Principles of Economic Sanity Redux

John D. Mueller, Lehrman Institute Fellow in Economics at the Ethics and Public Policy Center, delivered these remarks at a panel on "Family -- The First Economy" sponsored by Patriot Voices and the Clapham Group on December 10, 2012, in Washington, D.C.

Let me thank Senator Rick Santorum's Patriot Voices, Mark Rodgers and the Clapham Group for organizing this timely panel on "Family -- The First Economy."

We've all read gloating articles like Maureen Dowd's in yesterday's New York Times, calling the Republican Party "just another vanishing tribe that fought the cultural and demographic tides of history." And: "Yet strangely, Republicans are still gob-smacked by their loss, grasping at straws like [hurricane] Sandy as their excuse."[1]

Actually, this gob was unsmacked. In 25 years of forecasting I've learned to separate what I desire from what I predict. When EPPC's president, Ed Whelan, put a gun to our heads last January, I predicted that Mitt Romney would lose to President Barack Obama, and by an Electoral College total not far from the November result.

Since we have five minutes, or about 500 words, I will make only two points.

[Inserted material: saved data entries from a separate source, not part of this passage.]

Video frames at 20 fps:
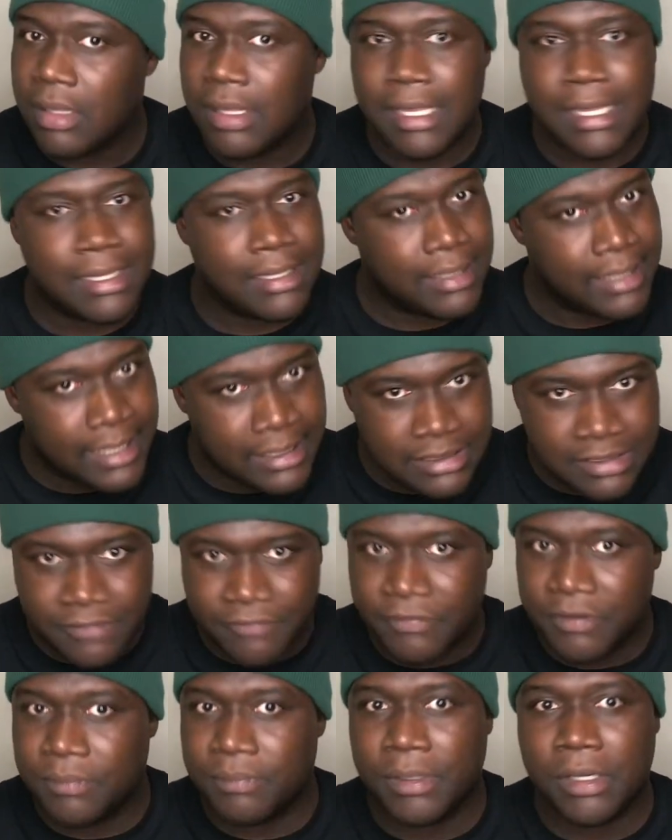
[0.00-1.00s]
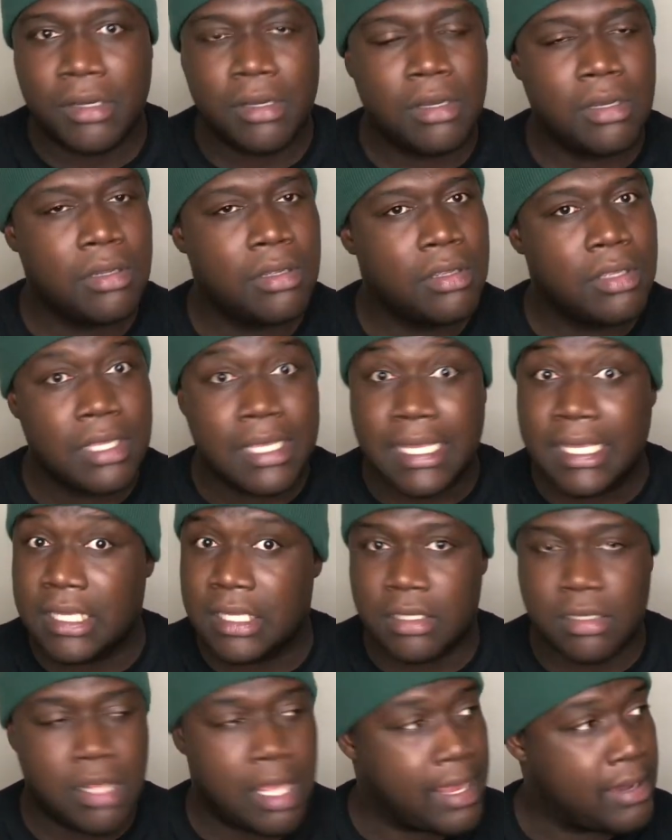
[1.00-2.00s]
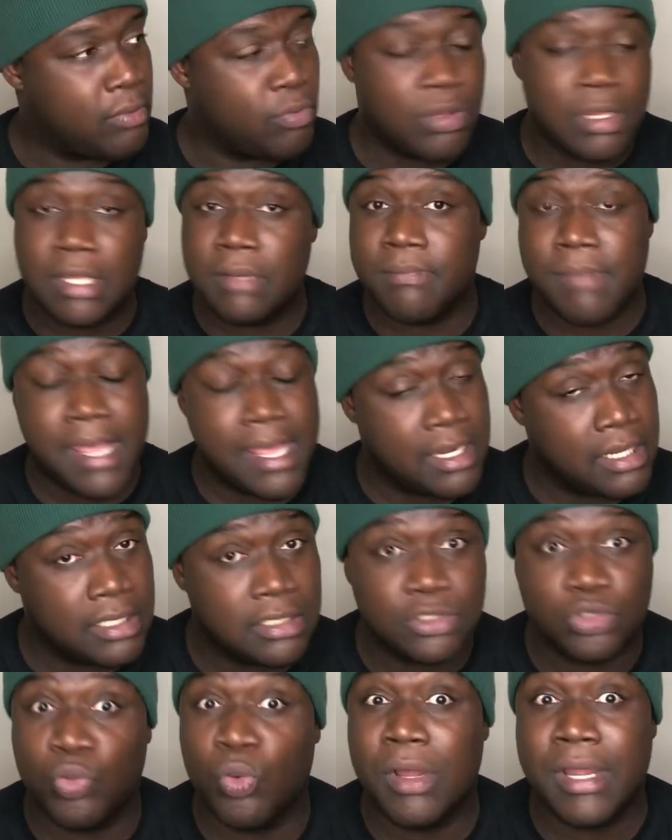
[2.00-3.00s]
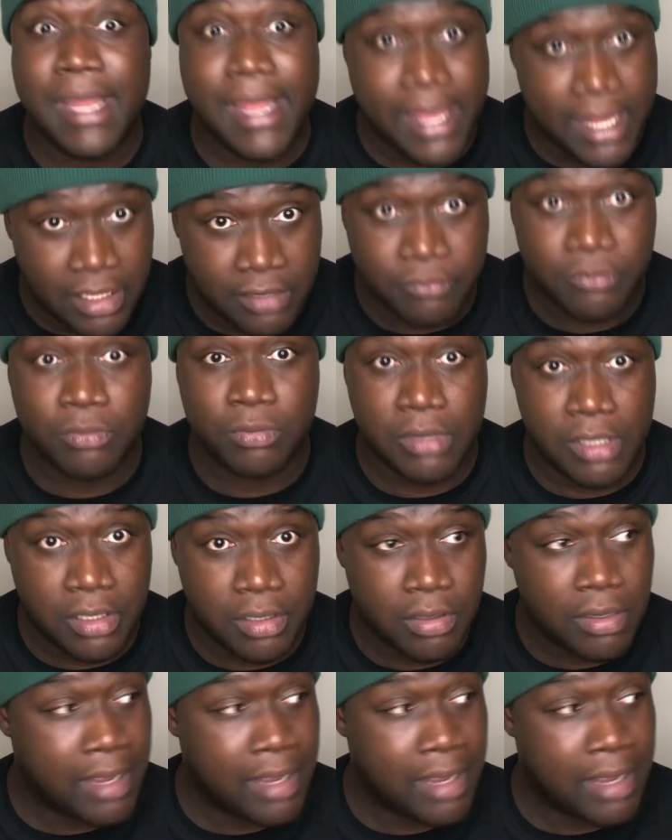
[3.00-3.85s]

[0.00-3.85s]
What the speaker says: He can catch the football. He's one hell of a runner.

First, economic theory is in flux. The subtitle of my book, Redeeming Economics, is Rediscovering the Missing Element.[2] To focus on production and exchange, Adam Smith's Wealth of Nations oversimplified by assuming that "every individual . . . intends only his own gain."[3] Classical and today's neoclassical economic theory reduce all human relations to exchanges. "Neoscholastic" economics is restoring Augustine's theory of gifts (and their opposite, crimes) and Aristotle's theory of distributive justice, which are essential to describing marriage and family.